TASK TO CARRY OUT -
Transcribe the listing exactly as written. Leave the images out.

INFORMATION PROVIDED -
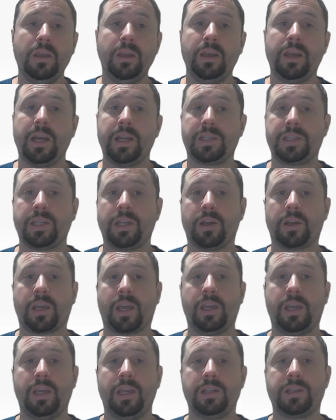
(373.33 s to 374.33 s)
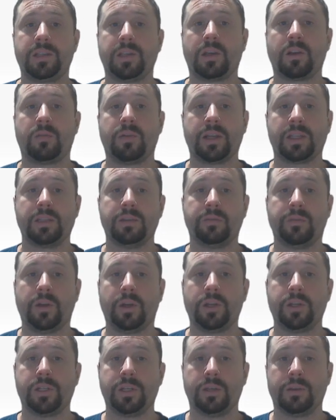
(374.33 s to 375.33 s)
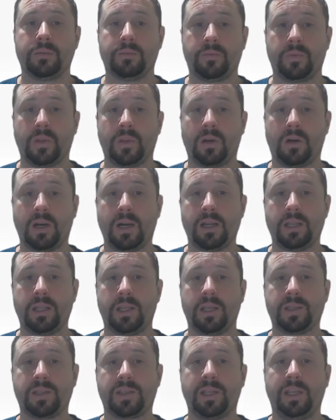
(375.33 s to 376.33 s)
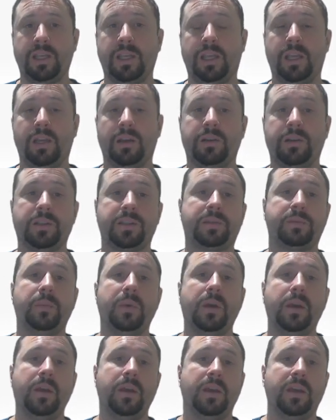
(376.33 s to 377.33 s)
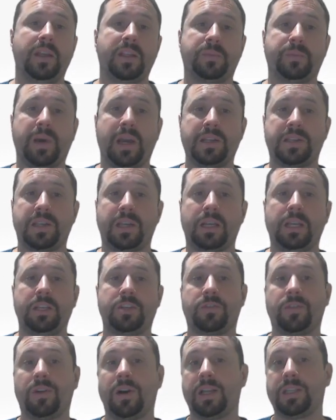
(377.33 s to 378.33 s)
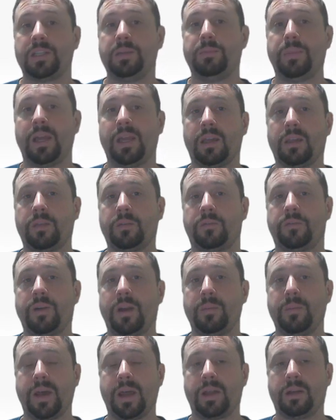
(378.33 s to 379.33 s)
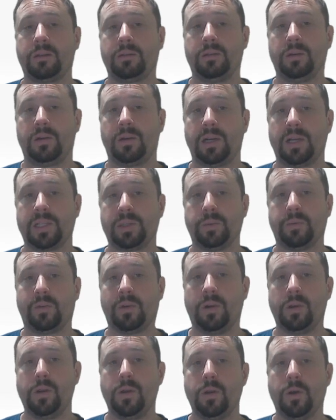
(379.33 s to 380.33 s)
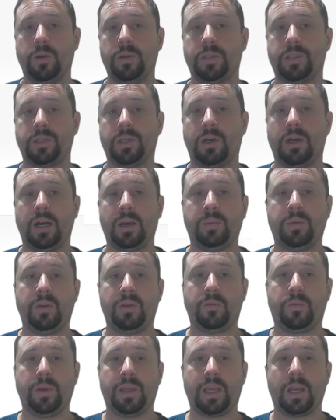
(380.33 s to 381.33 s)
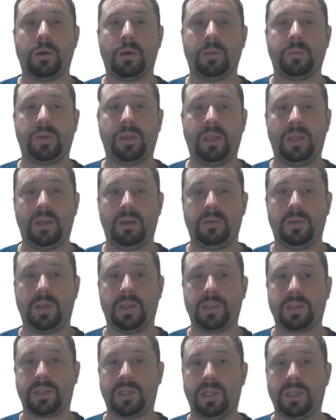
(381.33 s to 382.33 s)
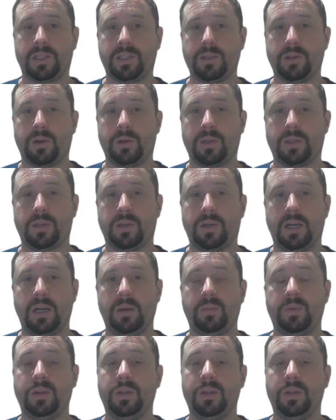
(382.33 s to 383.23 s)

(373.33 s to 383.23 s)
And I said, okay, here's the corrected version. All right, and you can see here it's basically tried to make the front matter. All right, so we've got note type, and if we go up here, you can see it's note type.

SOLUTION TO THE EXERCISE -
(373.33 s to 374.33 s)
(374.33 s to 375.33 s)
(375.33 s to 376.33 s)
(376.33 s to 377.33 s)
(377.33 s to 378.33 s)
(378.33 s to 379.33 s)
(379.33 s to 380.33 s)
(380.33 s to 381.33 s)
(381.33 s to 382.33 s)
(382.33 s to 383.23 s)

(373.33 s to 383.23 s)
And I said, okay, here's the corrected version. All right, and you can see here it's basically tried to make the front matter. All right, so we've got note type, and if we go up here, you can see it's note type.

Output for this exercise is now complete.